> _Task to complete_: Set down the records once more, please, exactly and with the pictures left out.

[Extracted data entries]
——————————
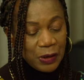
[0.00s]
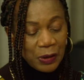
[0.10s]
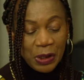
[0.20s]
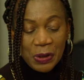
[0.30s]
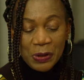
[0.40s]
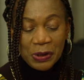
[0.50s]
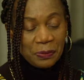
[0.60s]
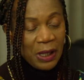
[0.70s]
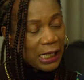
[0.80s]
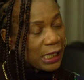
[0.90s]
Don't use
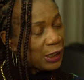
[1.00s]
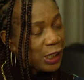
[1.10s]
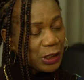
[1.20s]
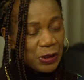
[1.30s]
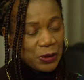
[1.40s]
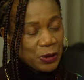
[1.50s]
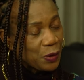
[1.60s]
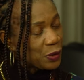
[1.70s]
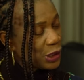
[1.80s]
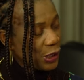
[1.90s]
money that you
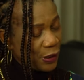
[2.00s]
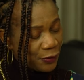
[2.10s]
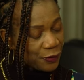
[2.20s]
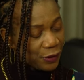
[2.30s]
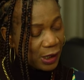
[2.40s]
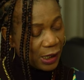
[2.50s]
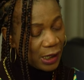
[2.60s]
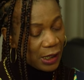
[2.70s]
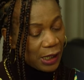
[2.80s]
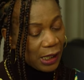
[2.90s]
don't have.
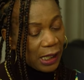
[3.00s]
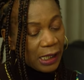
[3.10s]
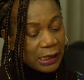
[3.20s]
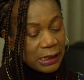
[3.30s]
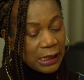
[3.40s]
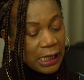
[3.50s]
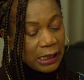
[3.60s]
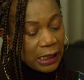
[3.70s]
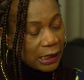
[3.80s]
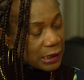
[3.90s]
And I
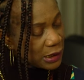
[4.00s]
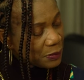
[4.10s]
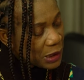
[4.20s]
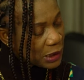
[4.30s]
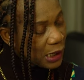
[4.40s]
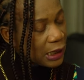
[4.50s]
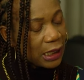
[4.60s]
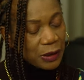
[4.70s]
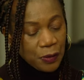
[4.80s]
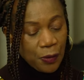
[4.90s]
think that's a mistake
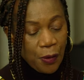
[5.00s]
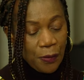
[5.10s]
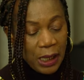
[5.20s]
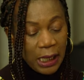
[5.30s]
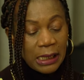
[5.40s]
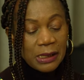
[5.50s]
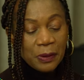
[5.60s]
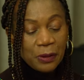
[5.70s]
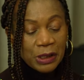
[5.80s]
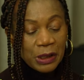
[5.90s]
that we all made,
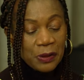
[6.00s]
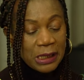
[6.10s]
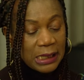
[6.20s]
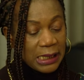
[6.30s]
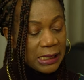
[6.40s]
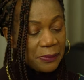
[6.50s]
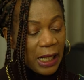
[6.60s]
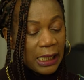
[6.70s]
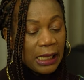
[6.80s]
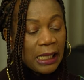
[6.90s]
because it was easy
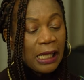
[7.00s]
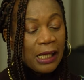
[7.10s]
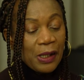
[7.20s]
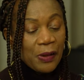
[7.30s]
money.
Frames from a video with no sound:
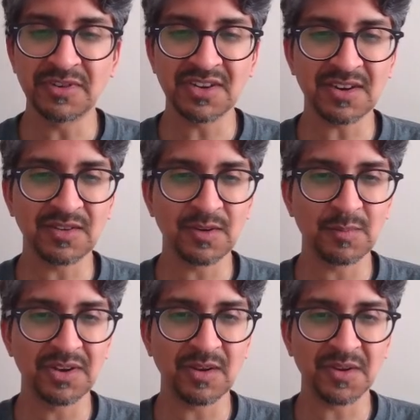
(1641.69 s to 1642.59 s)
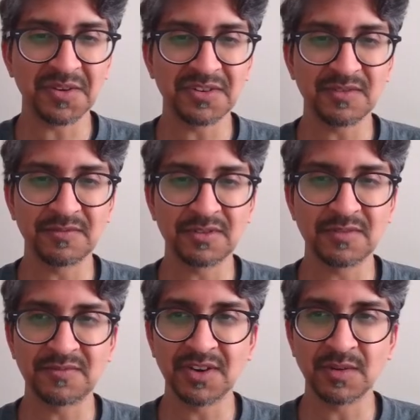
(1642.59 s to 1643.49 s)
take a little bit longer to
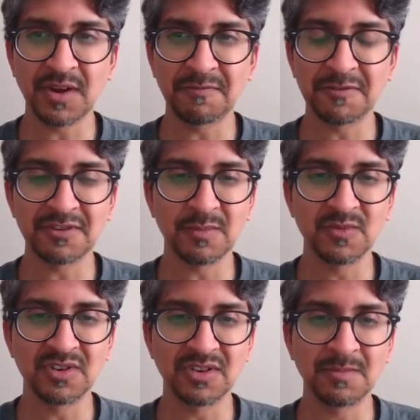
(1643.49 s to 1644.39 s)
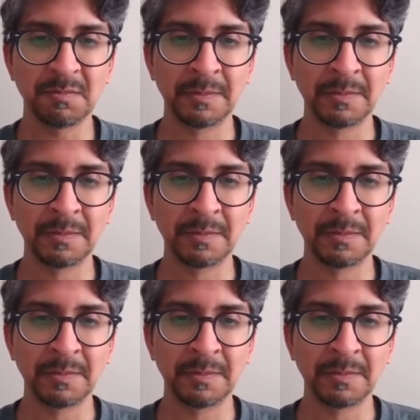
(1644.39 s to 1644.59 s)
figure out for some reason.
——————————
> _Response for this exercise_:
[0.00s]
[0.10s]
[0.20s]
[0.30s]
[0.40s]
[0.50s]
[0.60s]
[0.70s]
[0.80s]
[0.90s]
Don't use
[1.00s]
[1.10s]
[1.20s]
[1.30s]
[1.40s]
[1.50s]
[1.60s]
[1.70s]
[1.80s]
[1.90s]
money that you
[2.00s]
[2.10s]
[2.20s]
[2.30s]
[2.40s]
[2.50s]
[2.60s]
[2.70s]
[2.80s]
[2.90s]
don't have.
[3.00s]
[3.10s]
[3.20s]
[3.30s]
[3.40s]
[3.50s]
[3.60s]
[3.70s]
[3.80s]
[3.90s]
And I
[4.00s]
[4.10s]
[4.20s]
[4.30s]
[4.40s]
[4.50s]
[4.60s]
[4.70s]
[4.80s]
[4.90s]
think that's a mistake
[5.00s]
[5.10s]
[5.20s]
[5.30s]
[5.40s]
[5.50s]
[5.60s]
[5.70s]
[5.80s]
[5.90s]
that we all made,
[6.00s]
[6.10s]
[6.20s]
[6.30s]
[6.40s]
[6.50s]
[6.60s]
[6.70s]
[6.80s]
[6.90s]
because it was easy
[7.00s]
[7.10s]
[7.20s]
[7.30s]
money.
Frames from a video with no sound:
(1641.69 s to 1642.59 s)
(1642.59 s to 1643.49 s)
take a little bit longer to
(1643.49 s to 1644.39 s)
(1644.39 s to 1644.59 s)
figure out for some reason.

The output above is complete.